In Bengalo the core trio of Pavlovic, singer Anne
Fossen and guitarist Christian Fossen has remained constant, among a shifting
cast. For Foy (Serbian for something like ‘yuk’), their third album, the
other key participants are regular Bengalo participant Norwegian-Greek violinist
Oluf Dimitri Røe and, delivering a hugely funky, zippy bass drive, one of
Norway’s most astonishing bass guitarists, Mattis Kleppen. The material and
approach varies widely, opening with Fossen’s very strong vocals in her own song
Vandring, moving through Pavlovic originals, Serbian tunes and Greek traditional
songs, all given full-blooded passion and energy. The only low point is an odd
and unsuited choice, a version of Donovan’s First There Is A Mountain.
www.emcd.no,
www.myspace.com/bengalomusic
No Border Orchestra is a powerful new venture, an
eight-piece instrumental band bringing together Pavlovic and Bulgarian
fellow-accordionist Petar Ralchev with Norwegian musicians and others initially
for a tour across into eastern Europe. It’s a big, impressive sound, the two
accordions joined by a string section of violin, viola, cello and bass, plus
Harald Devold’s sax and Helge Norbakken’s percussion.

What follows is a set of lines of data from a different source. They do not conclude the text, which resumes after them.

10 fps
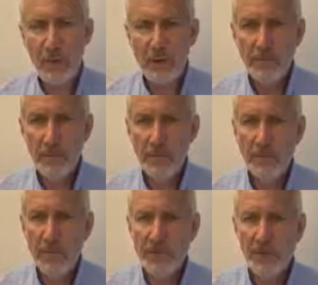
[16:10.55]
for the
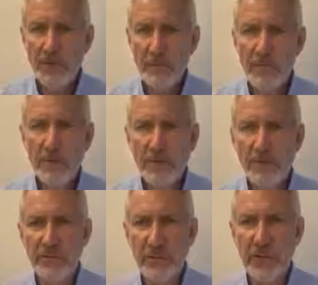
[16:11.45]
machine, which you
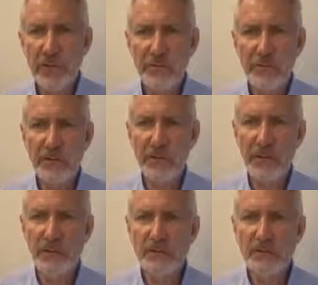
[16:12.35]
can see listed here.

There’s surging strength, fiery intricacy, quirky
innovation and dark corners in these tracks, most of which are compositions by
Pavlovic or Ralchev reflecting the former’s experience with classical music and
the lightness of touch and inventive flair of his and Ralchev’s Balkan roots –
the latter is right at the top of Bulgaria’s accordion pantheon - with the
strings often giving a truly orchestral sound, their players working finely as a
unit playing ingenious arrangements that really get inside, topped off by
Devold’s sax and propelled by the gutty throb, smack and click of Norbakken’s
ever-unusual drumming. It’s a remarkable, rich and involving piece of work.